-- MATERIAL FOR THIS TASK follows --

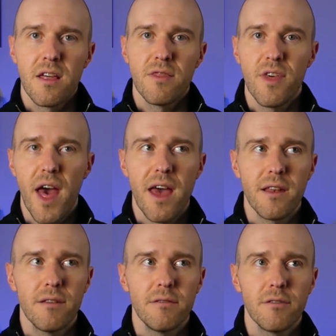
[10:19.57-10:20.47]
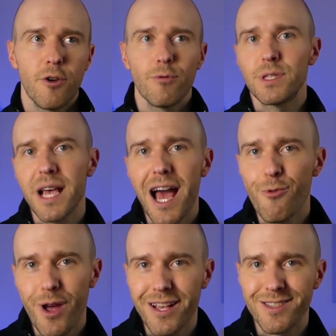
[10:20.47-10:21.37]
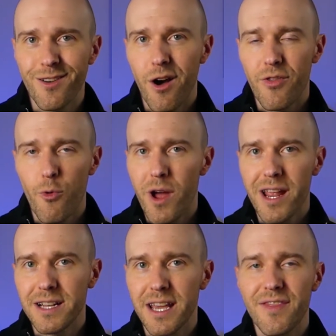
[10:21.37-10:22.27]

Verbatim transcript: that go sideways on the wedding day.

-- MATERIAL FOR THIS TASK concluded --
-- MATERIAL FOR THIS TASK follows --

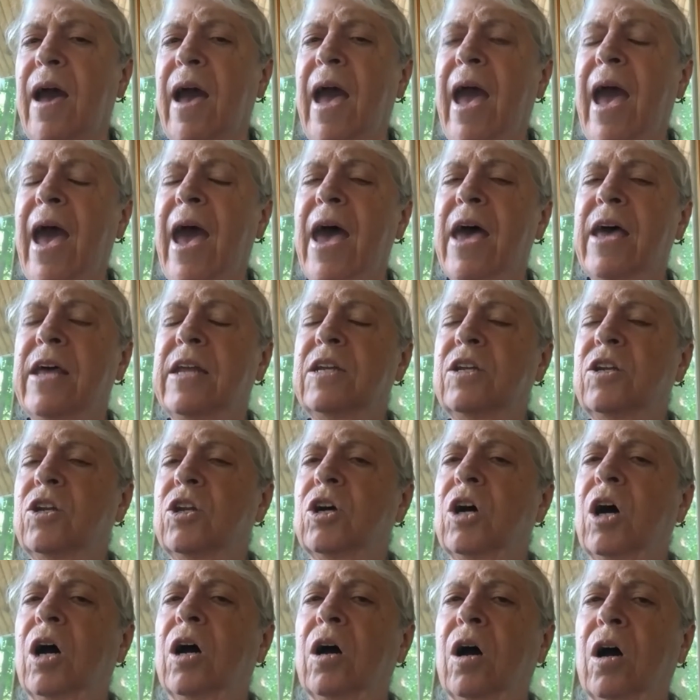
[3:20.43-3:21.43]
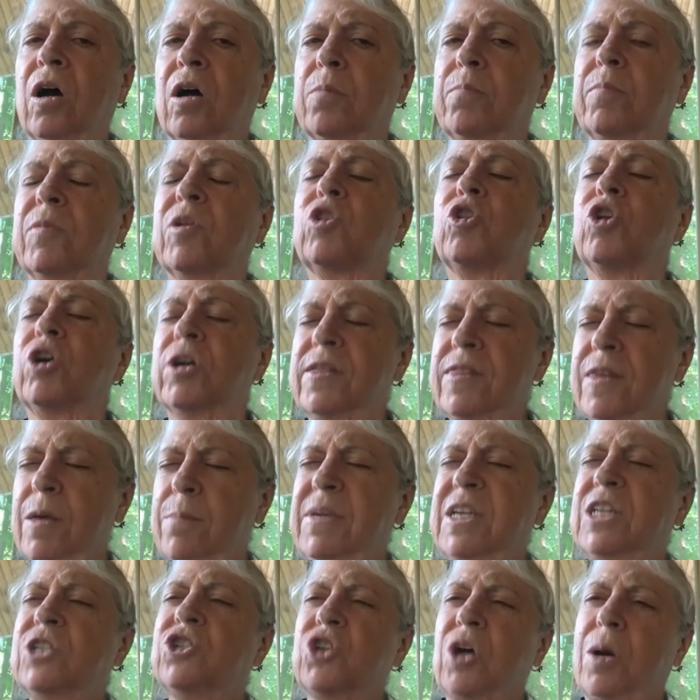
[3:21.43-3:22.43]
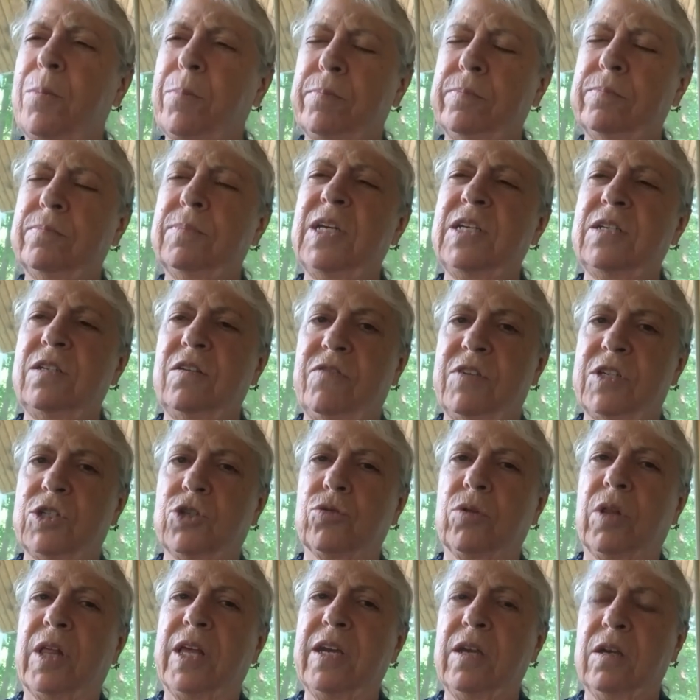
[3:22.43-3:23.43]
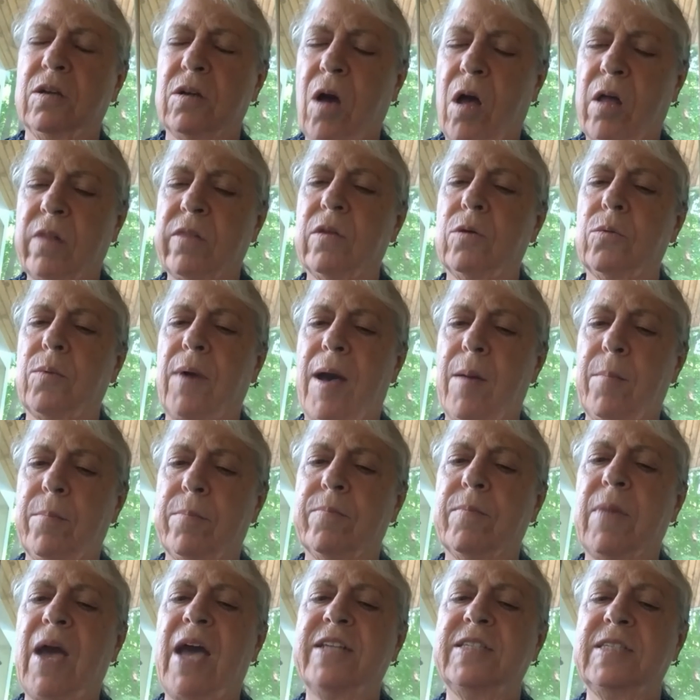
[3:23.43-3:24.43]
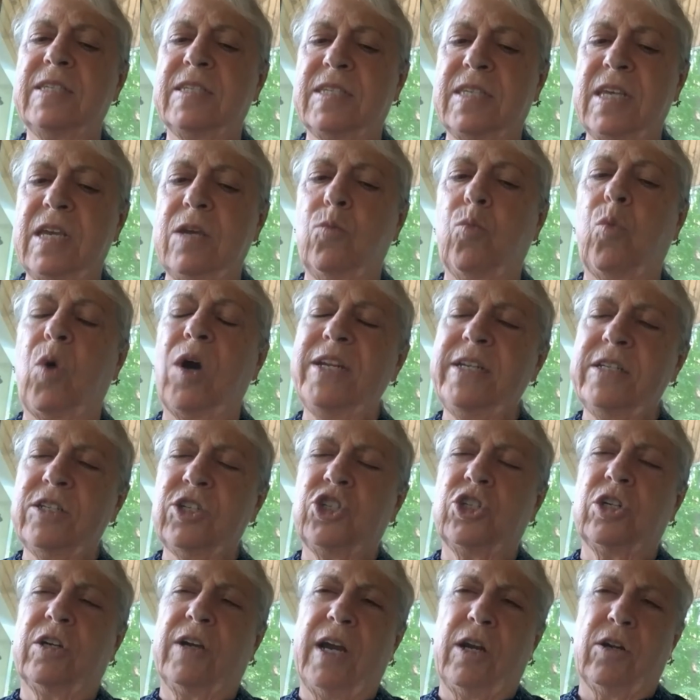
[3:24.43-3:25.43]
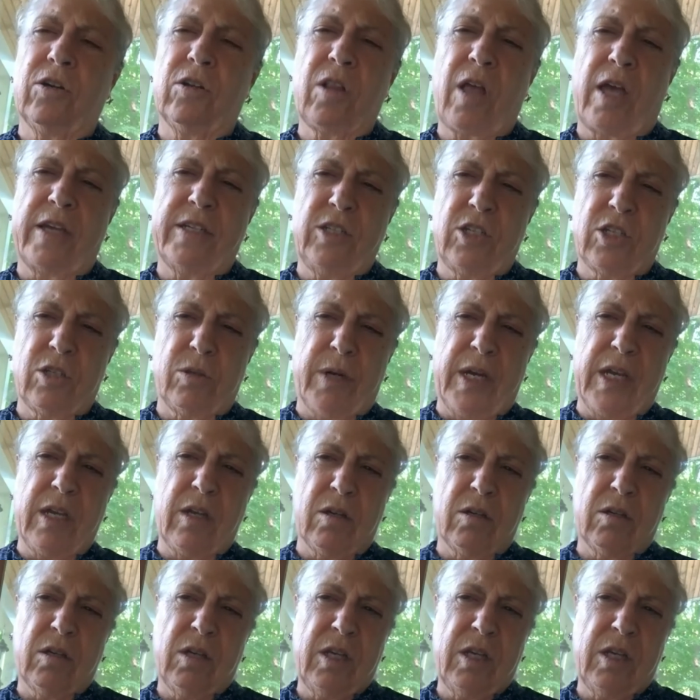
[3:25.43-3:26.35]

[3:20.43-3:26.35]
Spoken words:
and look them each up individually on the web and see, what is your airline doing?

-- MATERIAL FOR THIS TASK concluded --
-- MATERIAL FOR THIS TASK follows --

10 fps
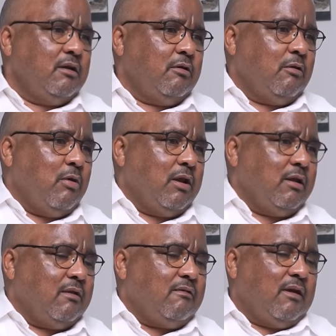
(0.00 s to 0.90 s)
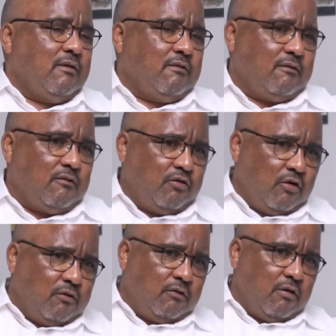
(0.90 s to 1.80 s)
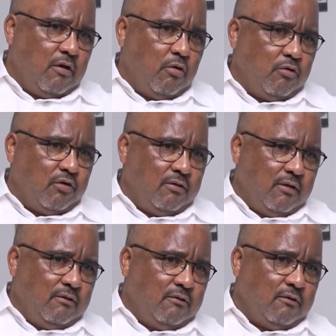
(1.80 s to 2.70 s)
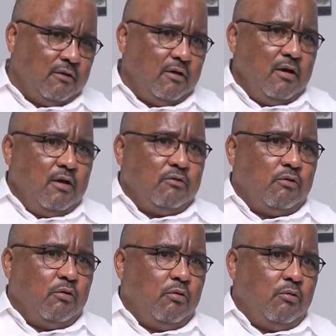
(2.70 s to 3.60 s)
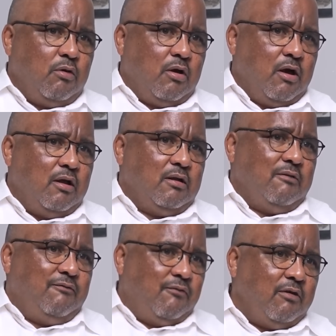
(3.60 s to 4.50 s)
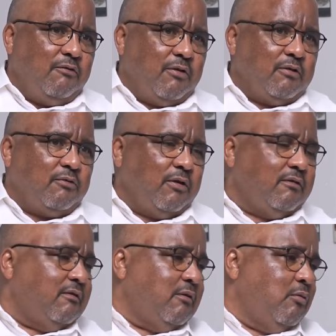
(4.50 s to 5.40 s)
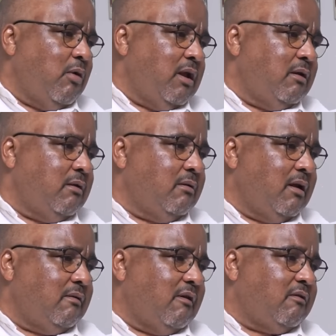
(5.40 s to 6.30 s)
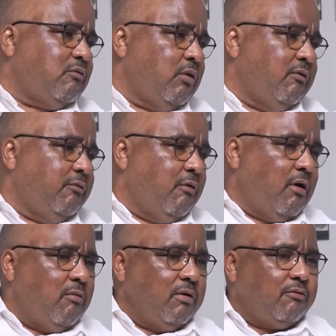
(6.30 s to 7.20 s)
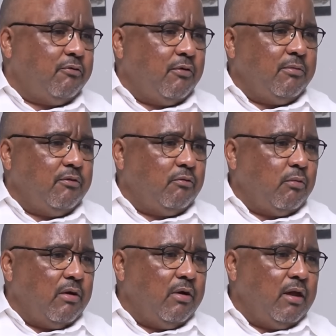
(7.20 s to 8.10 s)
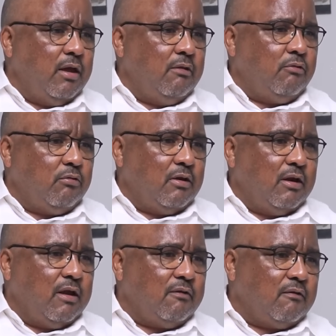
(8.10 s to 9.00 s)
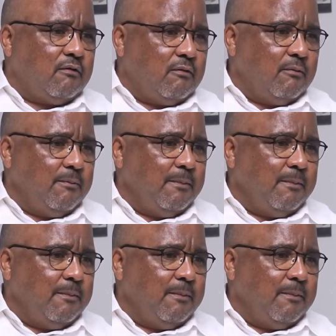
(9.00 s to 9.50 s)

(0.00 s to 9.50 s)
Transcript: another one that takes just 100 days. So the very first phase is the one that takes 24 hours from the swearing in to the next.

-- MATERIAL FOR THIS TASK concluded --

WHAT TO DO:
Take the material above from the line bearing "[10:19.57-10:20.47]" through the line bearing "Verbatim transcript: that" and write it out exactly, both end lines included. Pictures stay out.

ANSWER AREA:
[10:19.57-10:20.47]
[10:20.47-10:21.37]
[10:21.37-10:22.27]

Verbatim transcript: that go sideways on the wedding day.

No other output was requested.